In this world, Wyatt meets Lucy when flying cross country, heading to an assignment at the Pentagon. She's been hired at the Library of Congress as a historian, and they talk on the five-hour flight about everything, about family and friends, hopes and dreams. He winks as they get off the flight, tells her that they should try to meet up, them living in the same city and all. She nods, laughs slightly and tells him she'll think about it. His number ends up in the river two weeks later when a drunk driver hits her, sending her careening into the Potomac. He doesn't cross her mind until a week after she wakes from her coma. She can't remember his name, and by then she puts it behind her, focusing on relearning how to speak, to walk.
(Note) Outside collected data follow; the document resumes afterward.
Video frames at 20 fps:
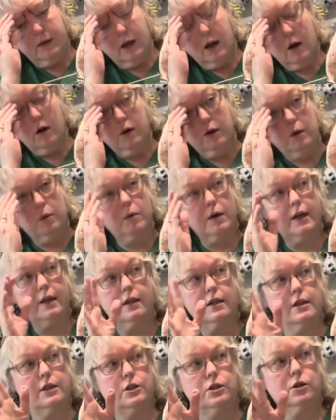the one
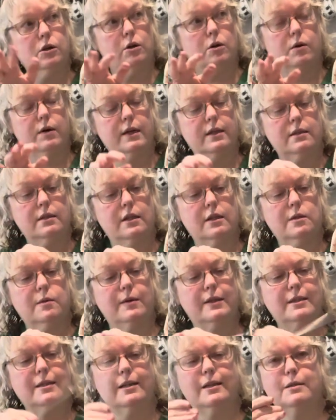in the turquoise. This
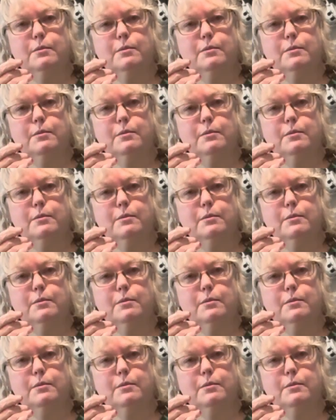one says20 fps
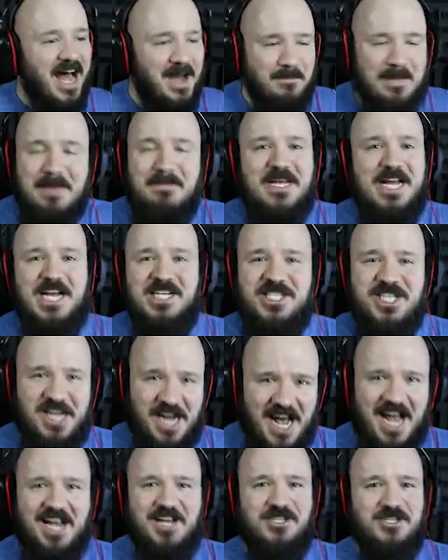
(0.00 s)
maybe I should
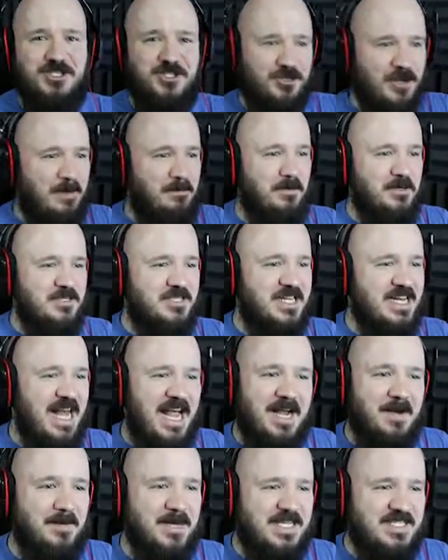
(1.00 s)
hire strippers and
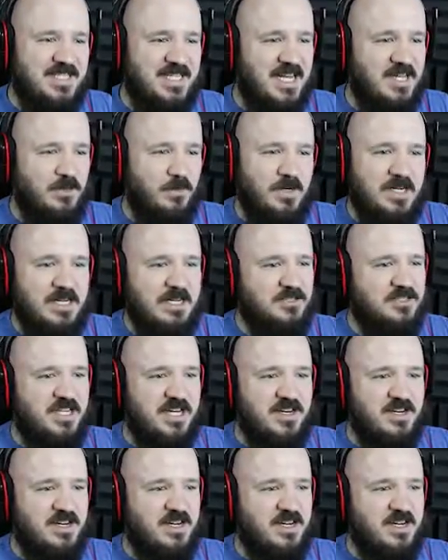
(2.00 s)
hang them outside the windows here,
She doesn't have time for romance, especially one that has no way of occurring.
She crosses his mind often, but he doesn't want to seem like a creep by looking up her phone number, and he doesn't know her last name anyway (never mind that he knows that her sister Amy is her best friend, that she considers herself to be extremely practical but also pretty spiritual, and that she's always had a slight crush on Harry Houdini). He waits for her to call, and when she doesn't, he gives up. He has good luck with girls, but never with ones that truly intrigue him.
They cross paths once more when they're both in the airport, this time flying to different places. She sees him in the line for security and almost says hello, but she can't remember his name, hasn't been able to since the accident, and is too embarrassed about that and the scar cutting across her cheek to go over and start a conversation. He glances her as she sits at her gate, but her face is stuck in a book and she looks content, too content to be bothered by someone she met a lifetime ago for just a few hours.
Her plane home crashes that day, and her last thought is of his name, a sudden reminder of life before the accident. She's not sure why he stuck in her mind, but he did. She thinks the name fits him. Wyatt.